• _Exercise objective_: Look below for the line containing "[4:06.17-4:06.37]", then write out that line and every line after it to the end, exactly, minus the pictures.

** Task inputs follows **

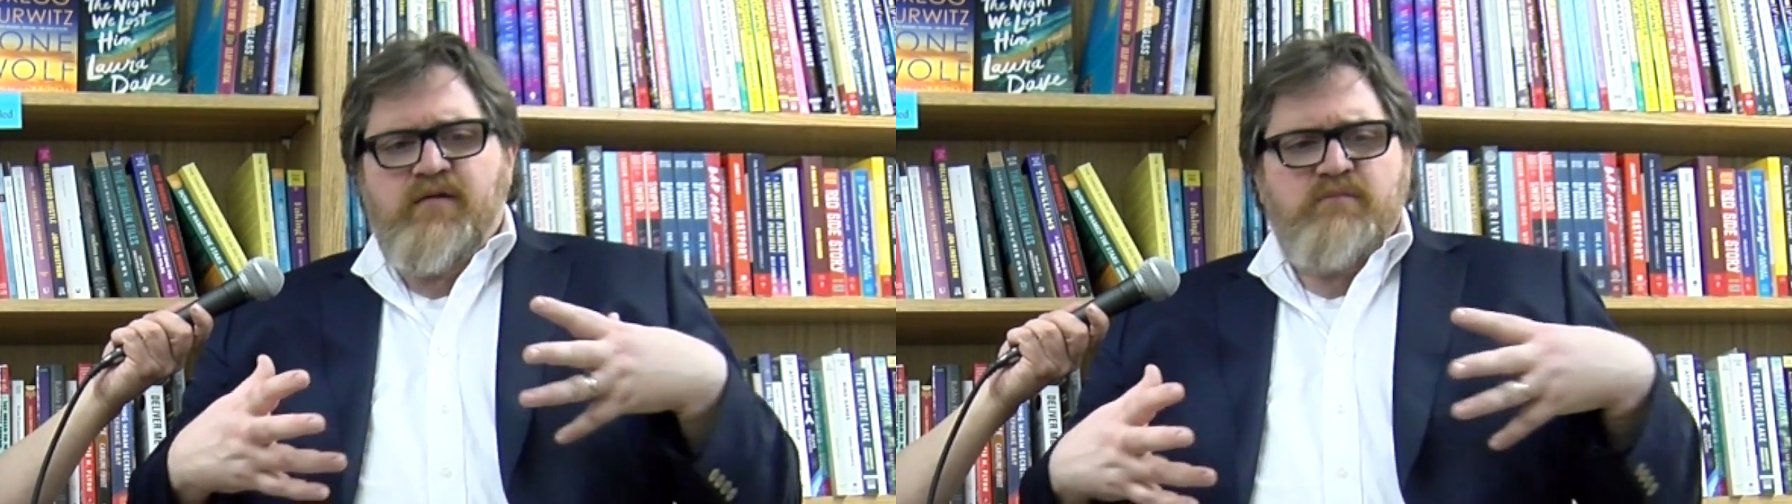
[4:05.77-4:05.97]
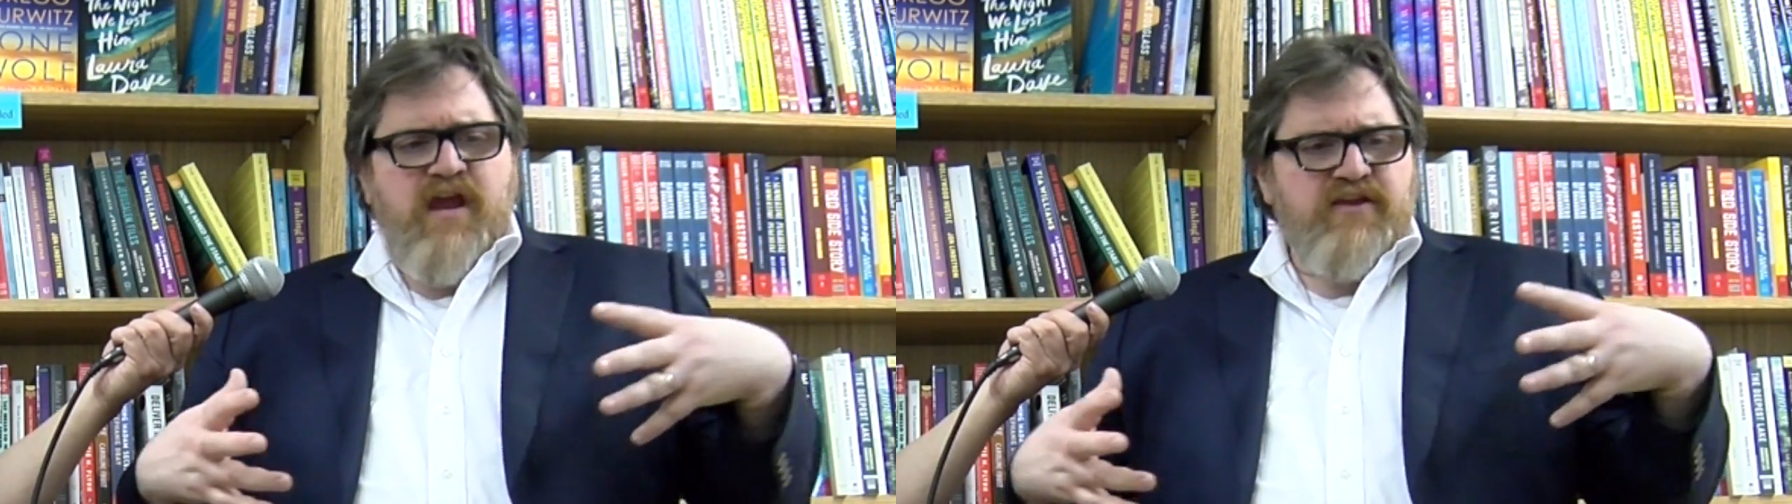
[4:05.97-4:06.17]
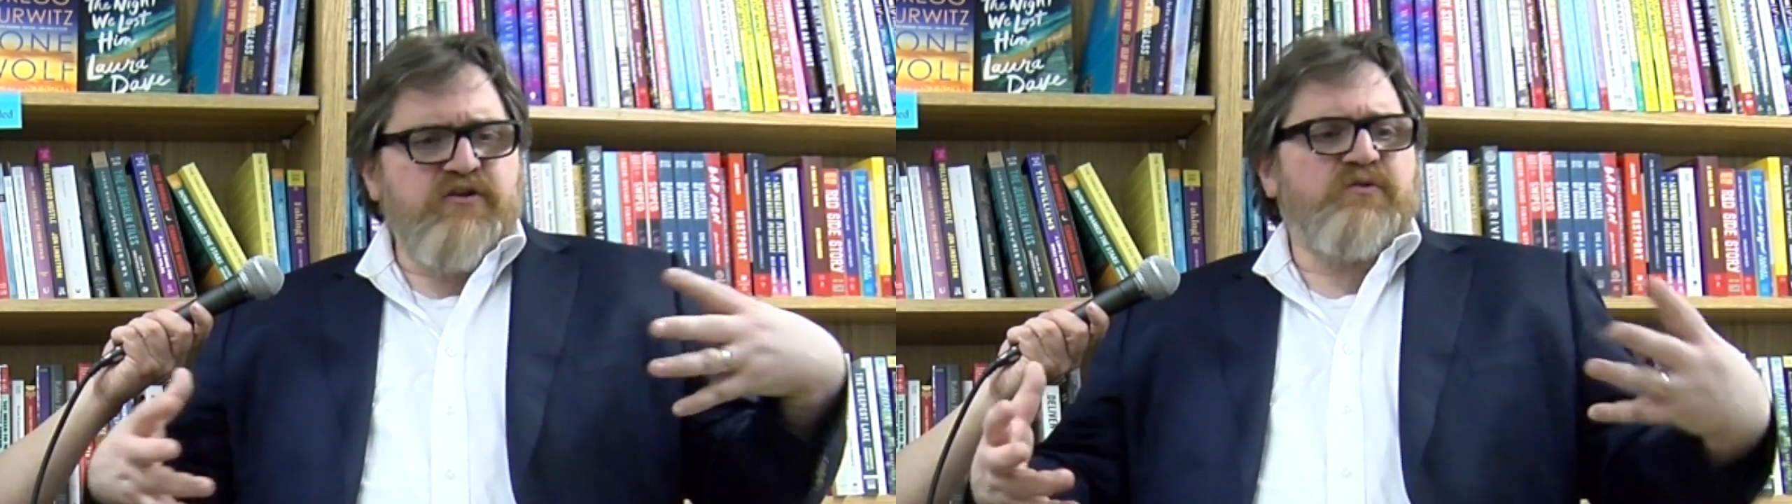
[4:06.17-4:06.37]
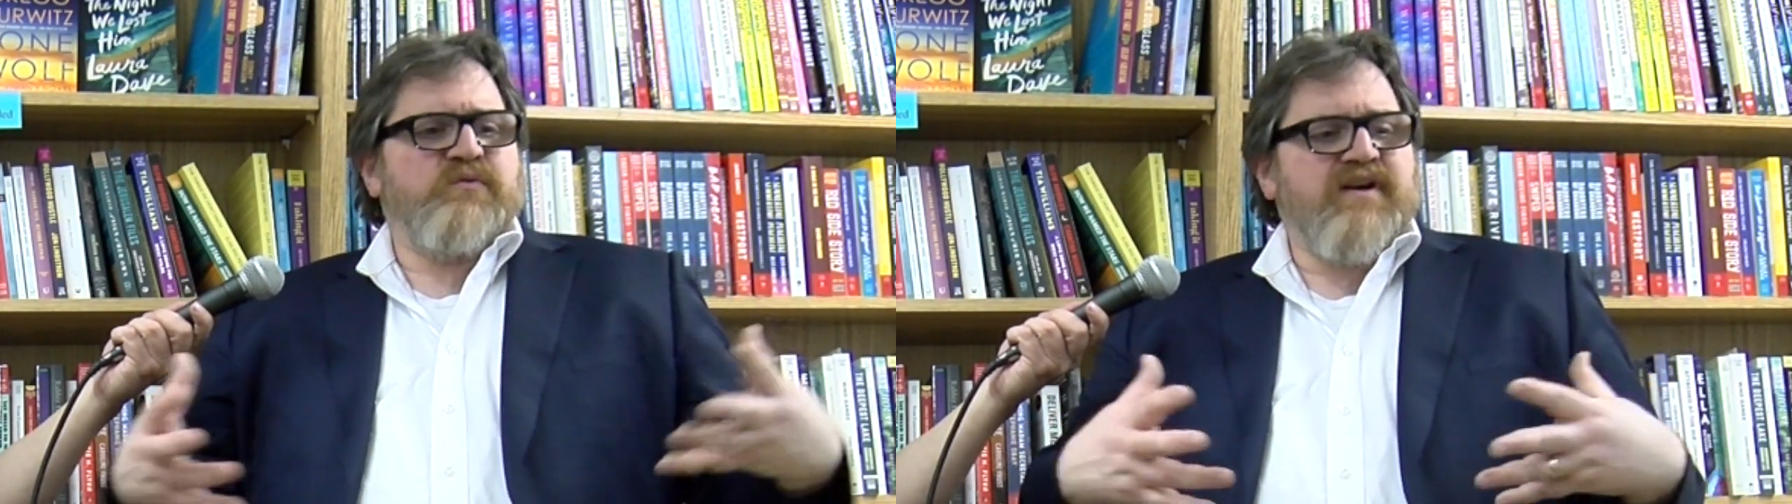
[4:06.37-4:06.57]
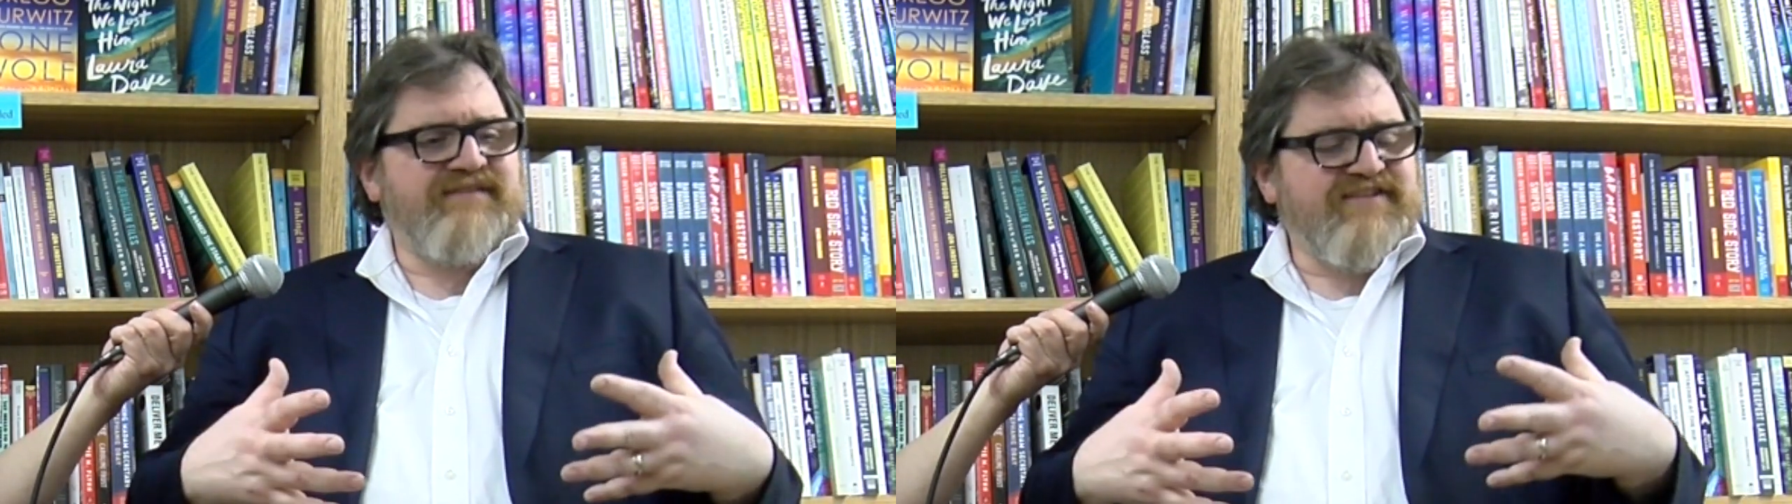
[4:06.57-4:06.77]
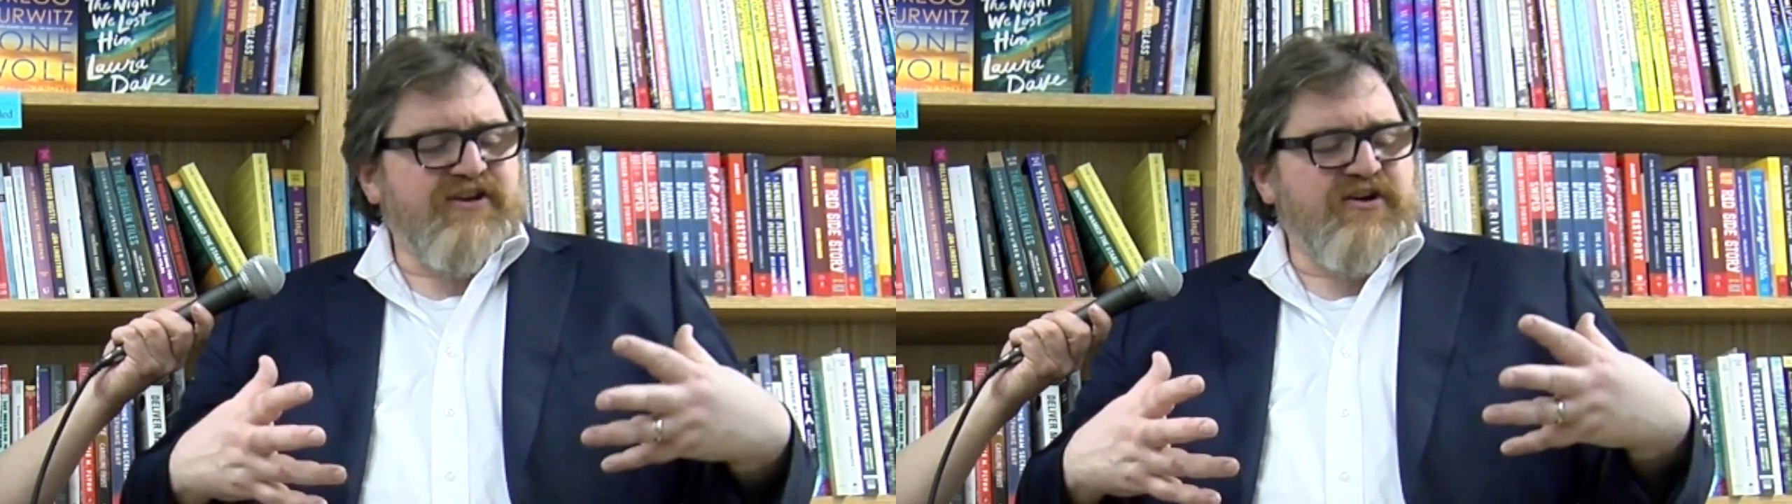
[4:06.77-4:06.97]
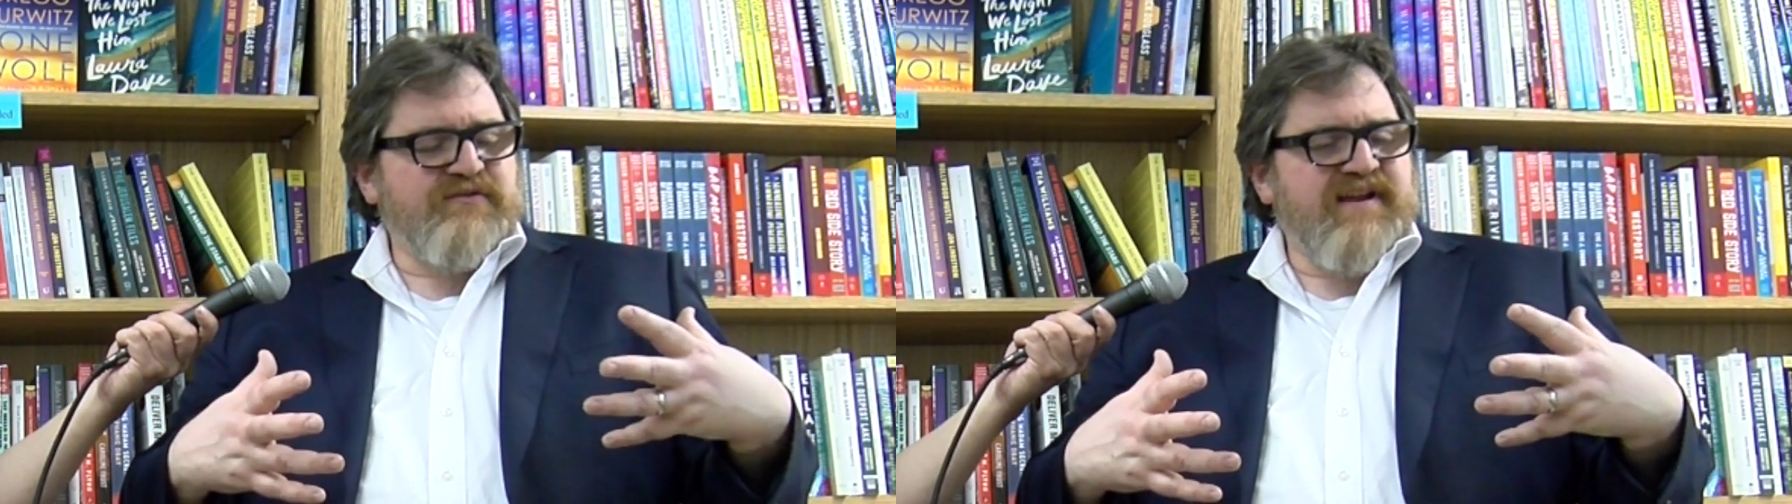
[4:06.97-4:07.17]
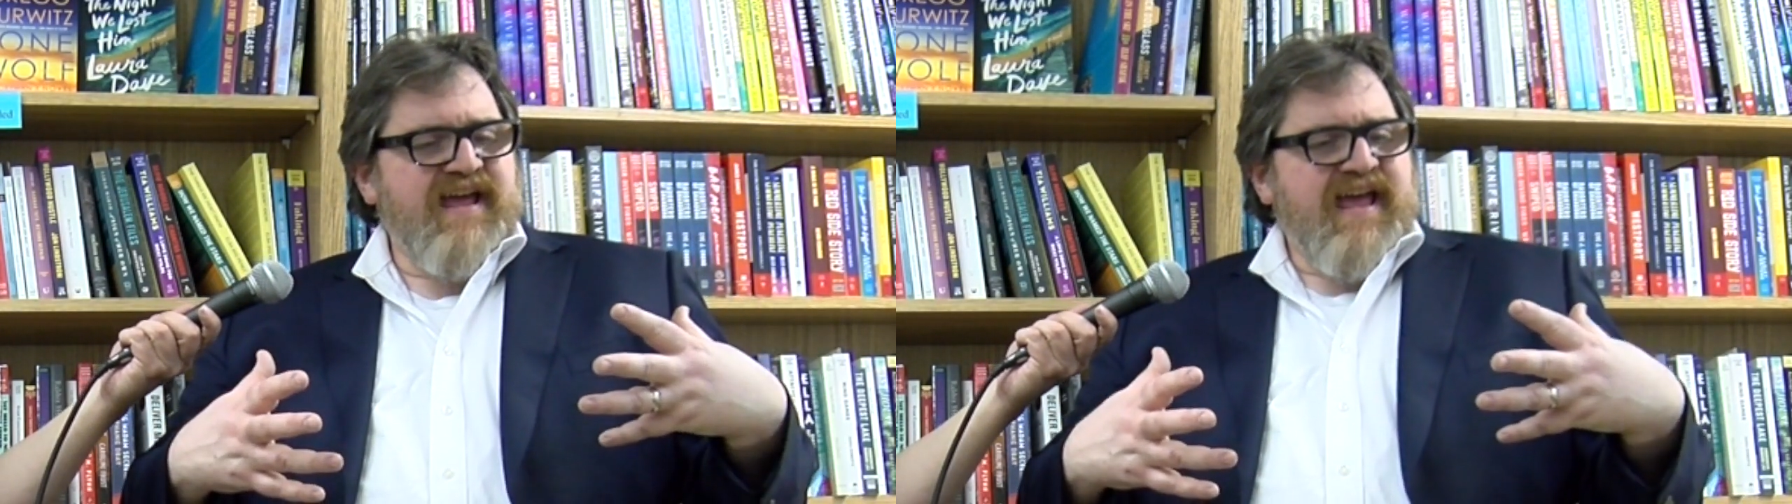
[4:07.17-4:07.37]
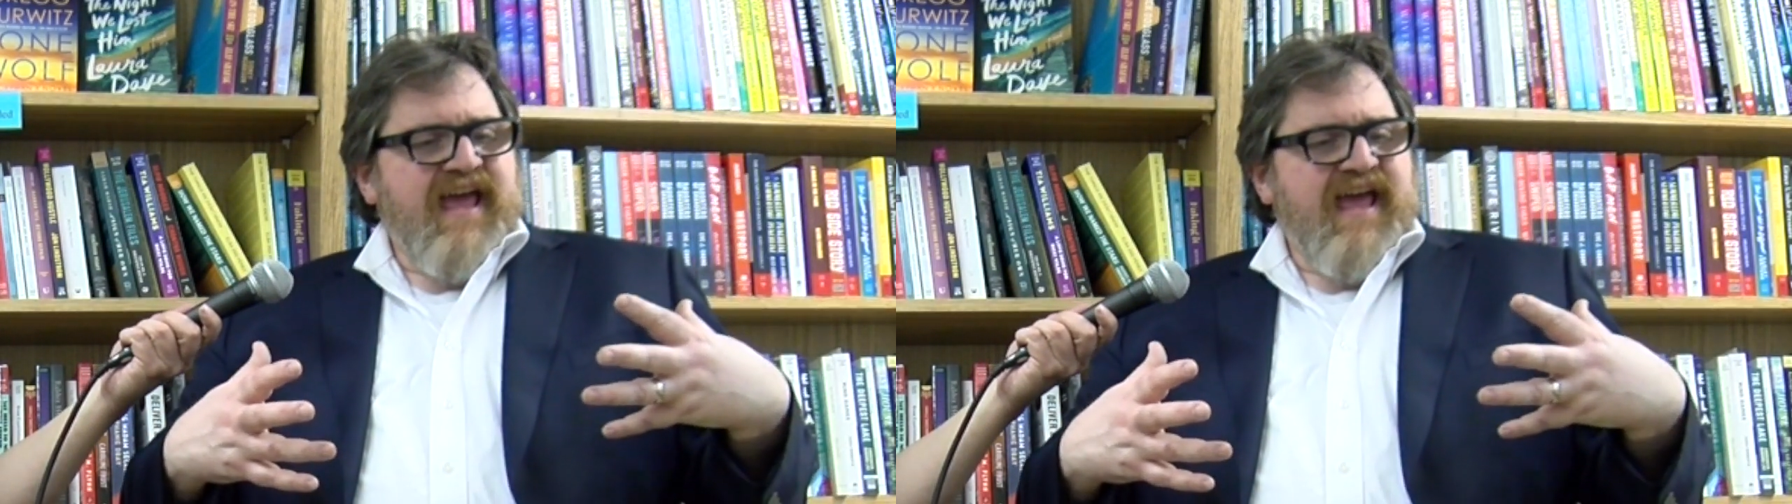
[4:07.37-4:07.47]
make you one of its own.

** End of Task inputs **

• _Answer space_:
[4:06.17-4:06.37]
[4:06.37-4:06.57]
[4:06.57-4:06.77]
[4:06.77-4:06.97]
[4:06.97-4:07.17]
[4:07.17-4:07.37]
[4:07.37-4:07.47]
make you one of its own.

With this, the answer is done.